(Items from a data source)

--*--

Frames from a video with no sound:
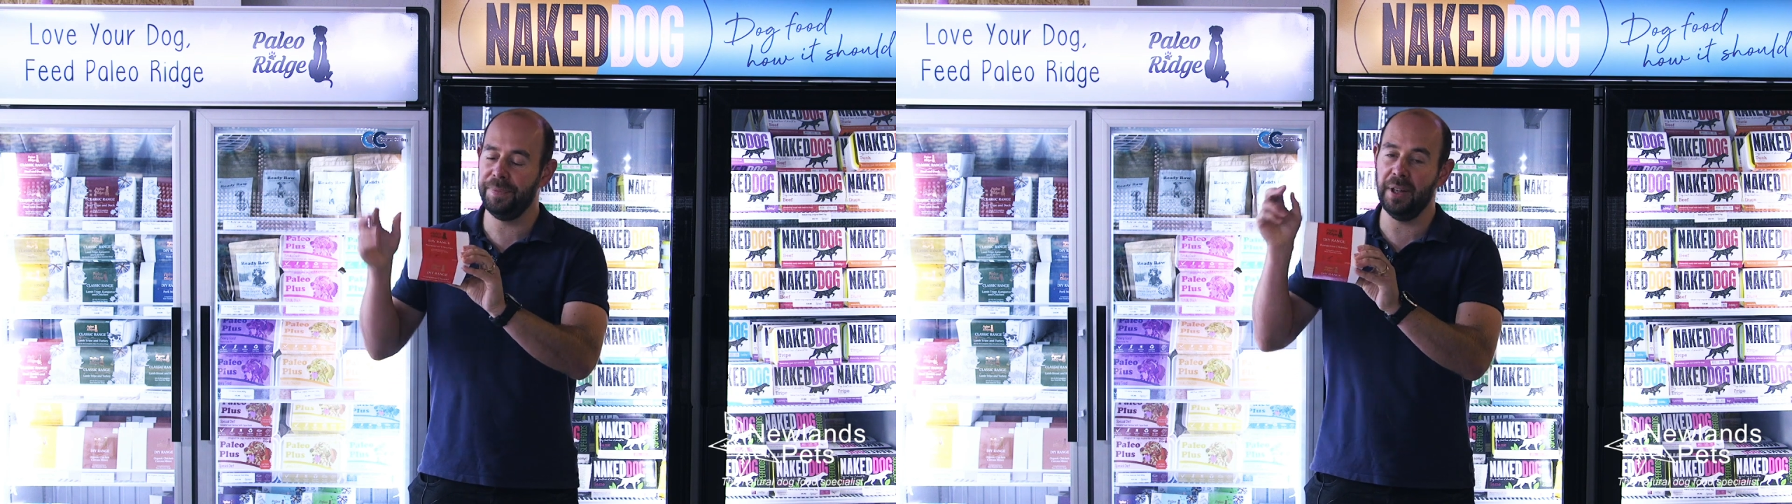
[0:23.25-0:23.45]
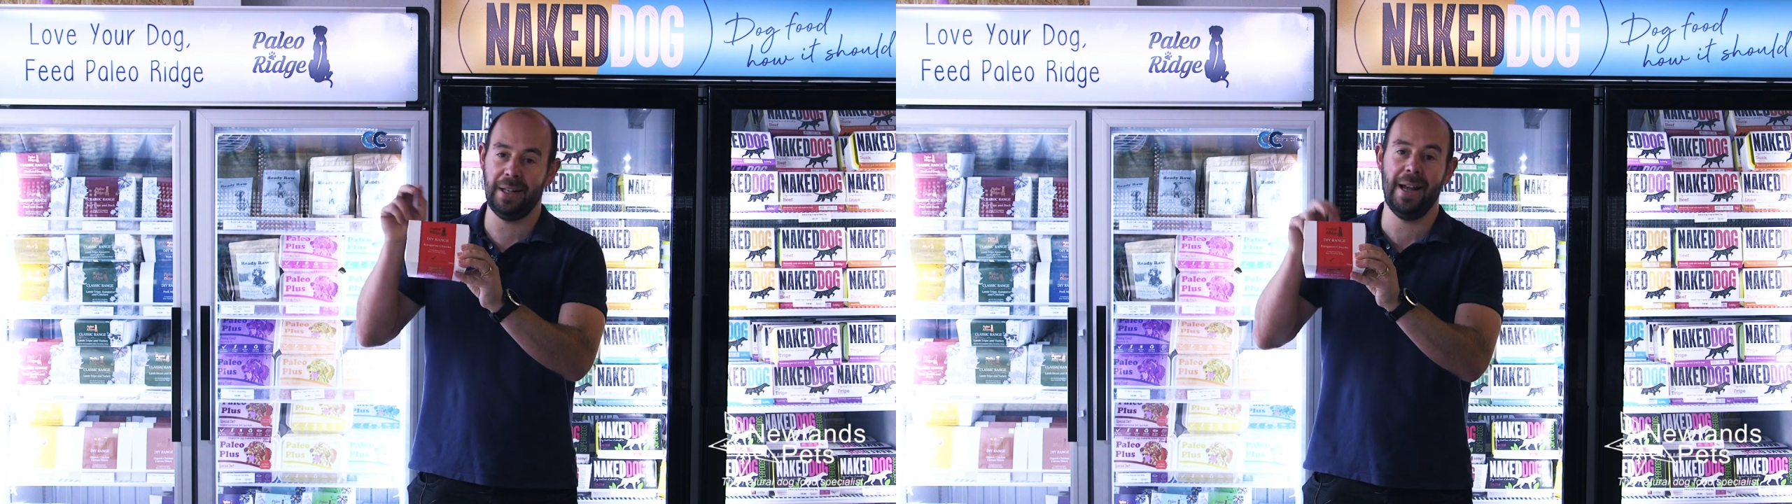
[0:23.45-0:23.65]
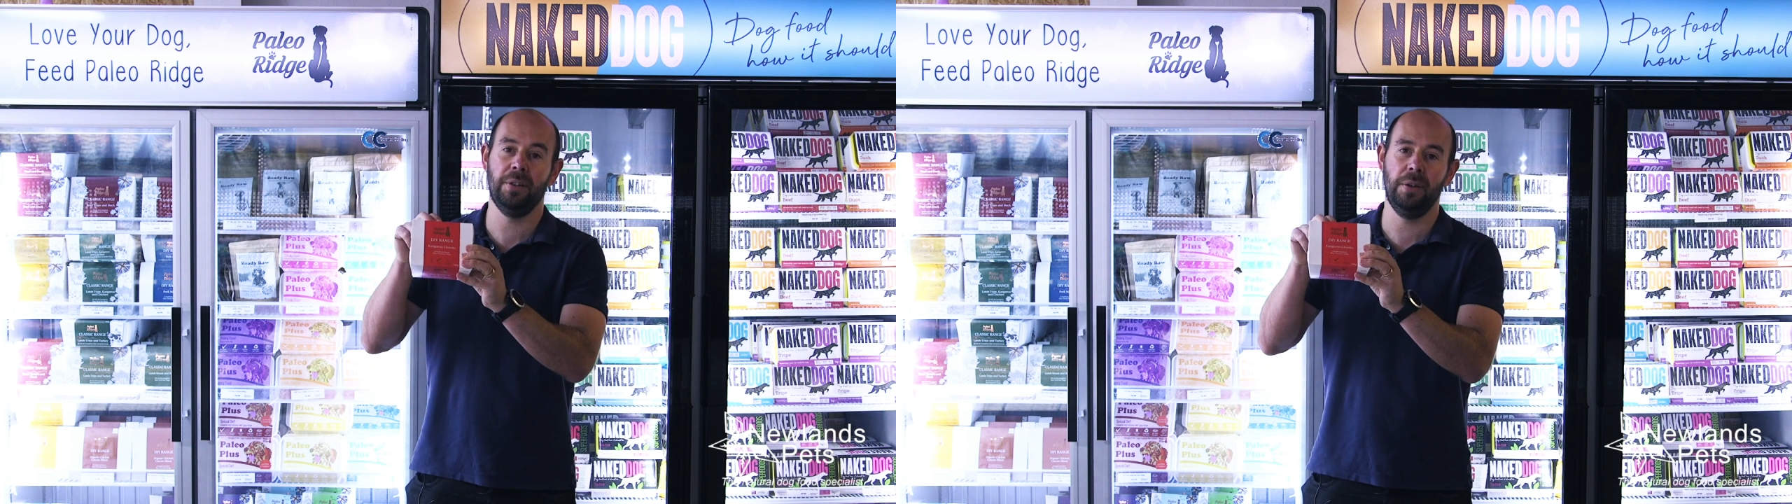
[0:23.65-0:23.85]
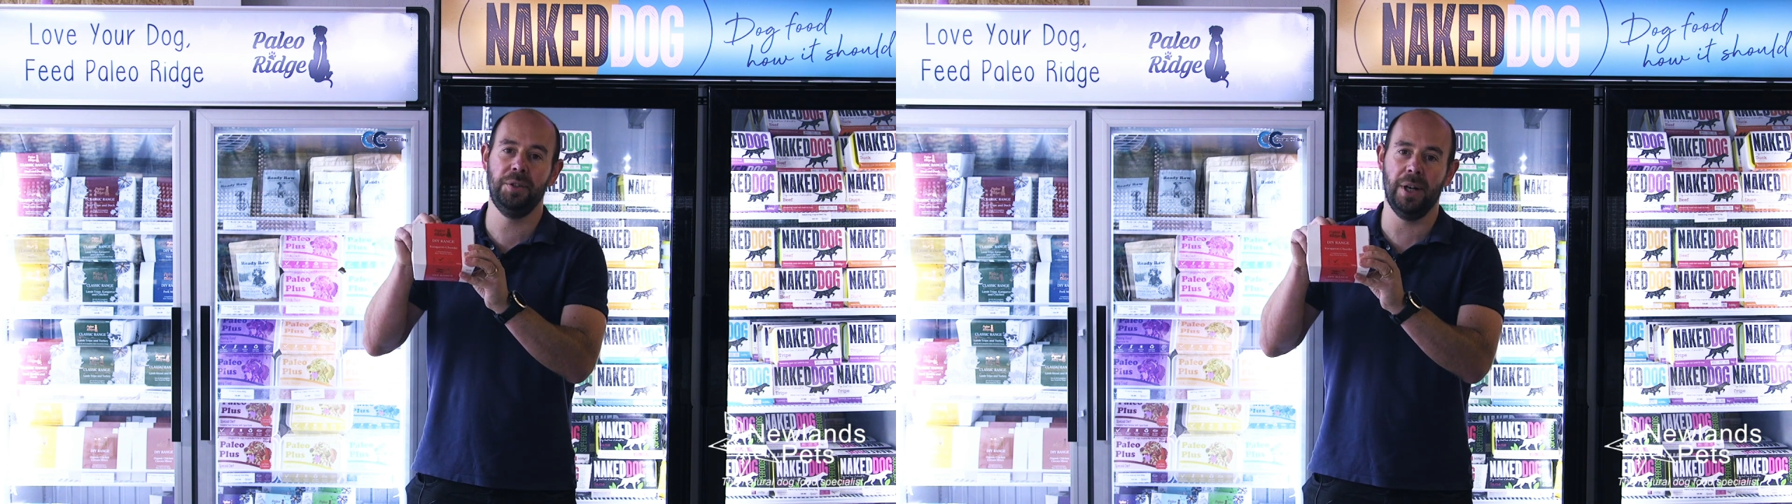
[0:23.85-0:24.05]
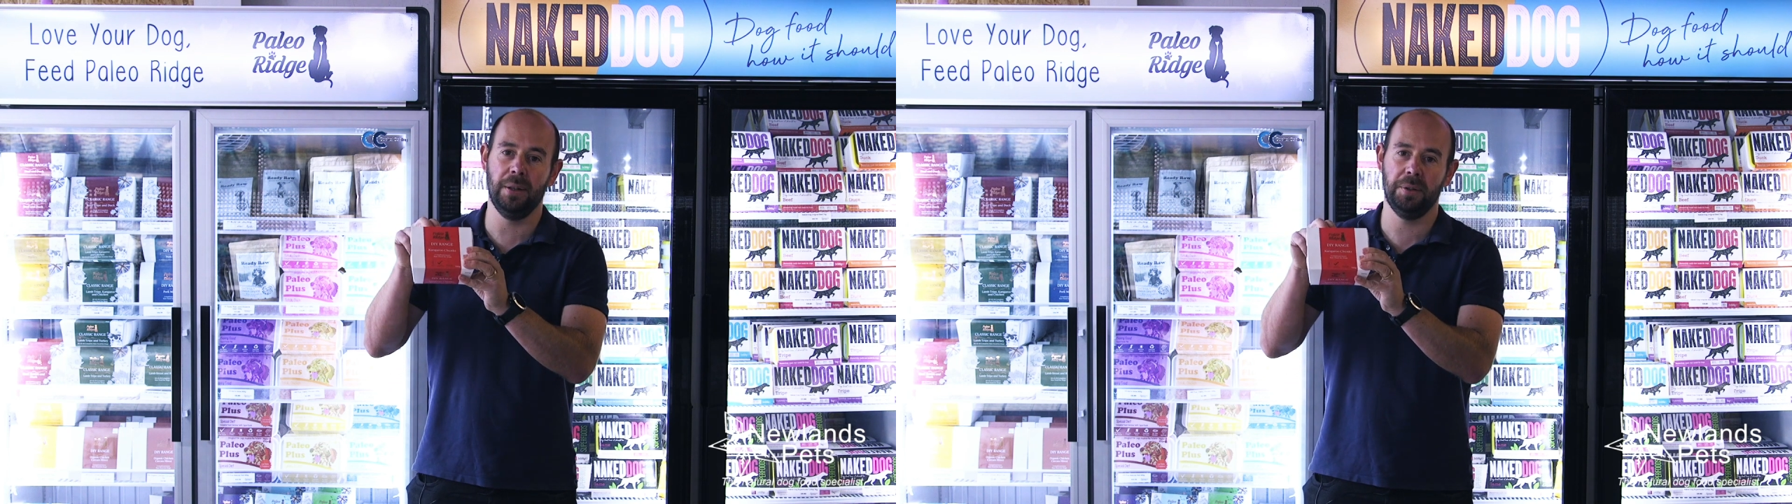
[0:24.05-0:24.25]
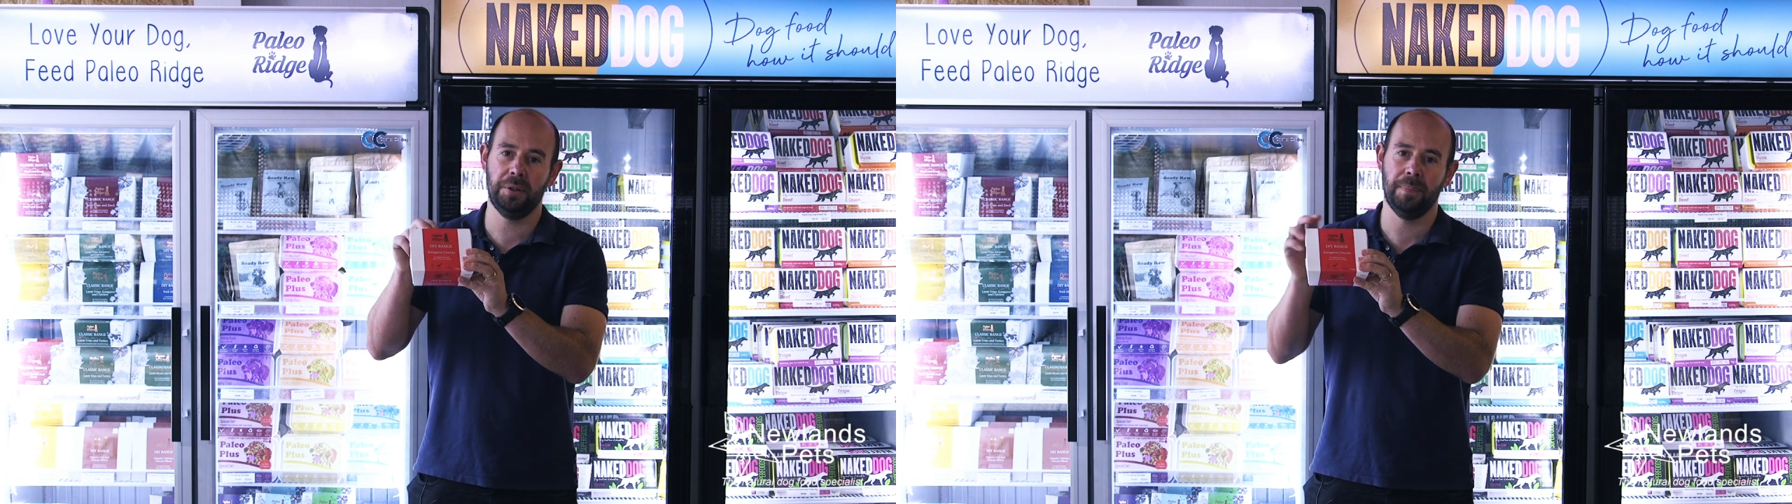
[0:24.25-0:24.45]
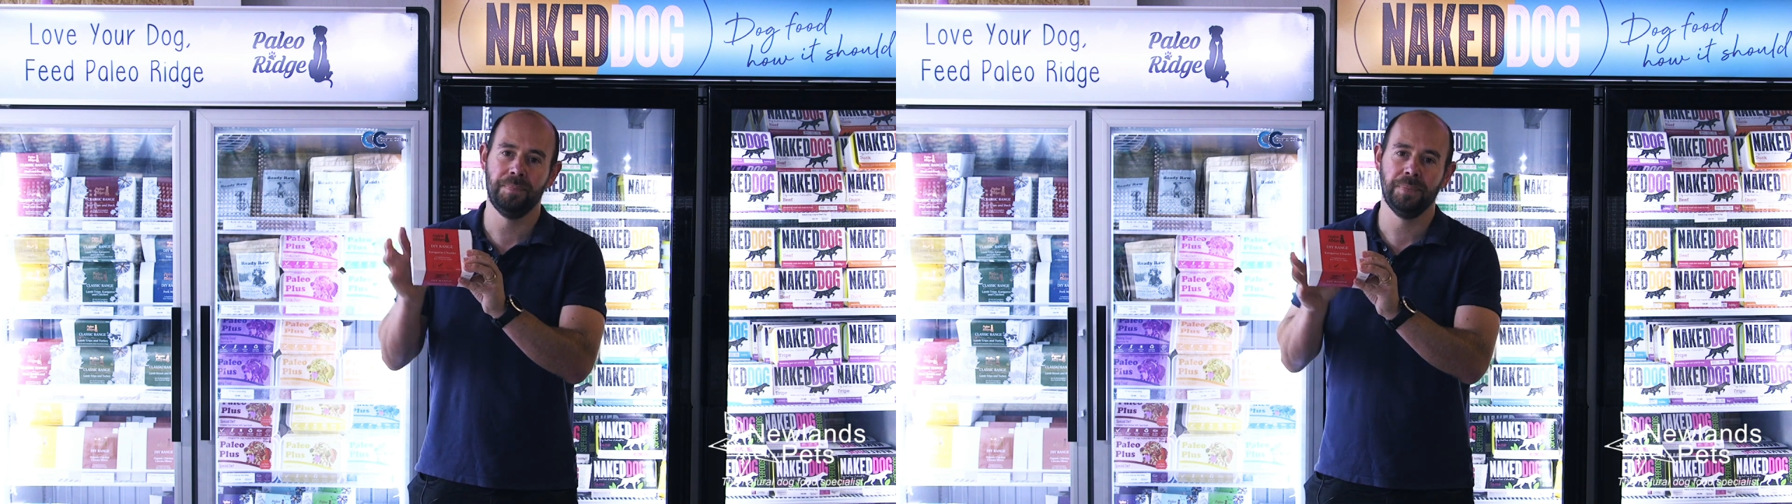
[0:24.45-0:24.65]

the kangaroo chunks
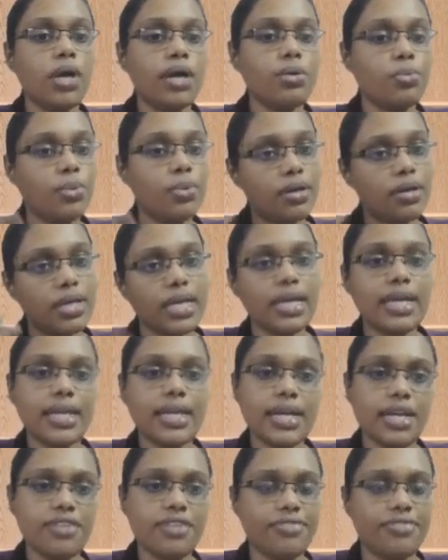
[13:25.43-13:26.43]
are working
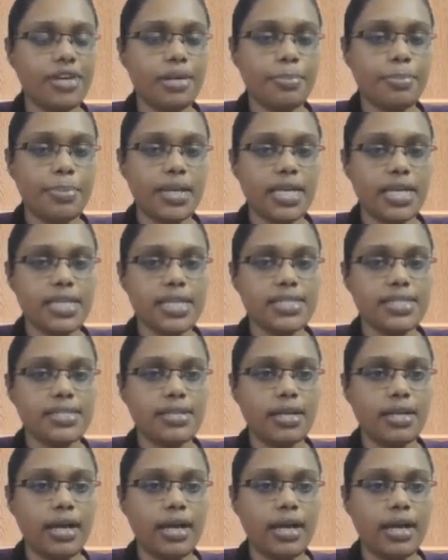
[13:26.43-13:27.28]
in a different place,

--*--

What the task requires: Leave the pictures out and write out every entry exactly as given.

The completed task:
Frames from a video with no sound:
[0:23.25-0:23.45]
[0:23.45-0:23.65]
[0:23.65-0:23.85]
[0:23.85-0:24.05]
[0:24.05-0:24.25]
[0:24.25-0:24.45]
[0:24.45-0:24.65]

the kangaroo chunks
[13:25.43-13:26.43]
are working
[13:26.43-13:27.28]
in a different place,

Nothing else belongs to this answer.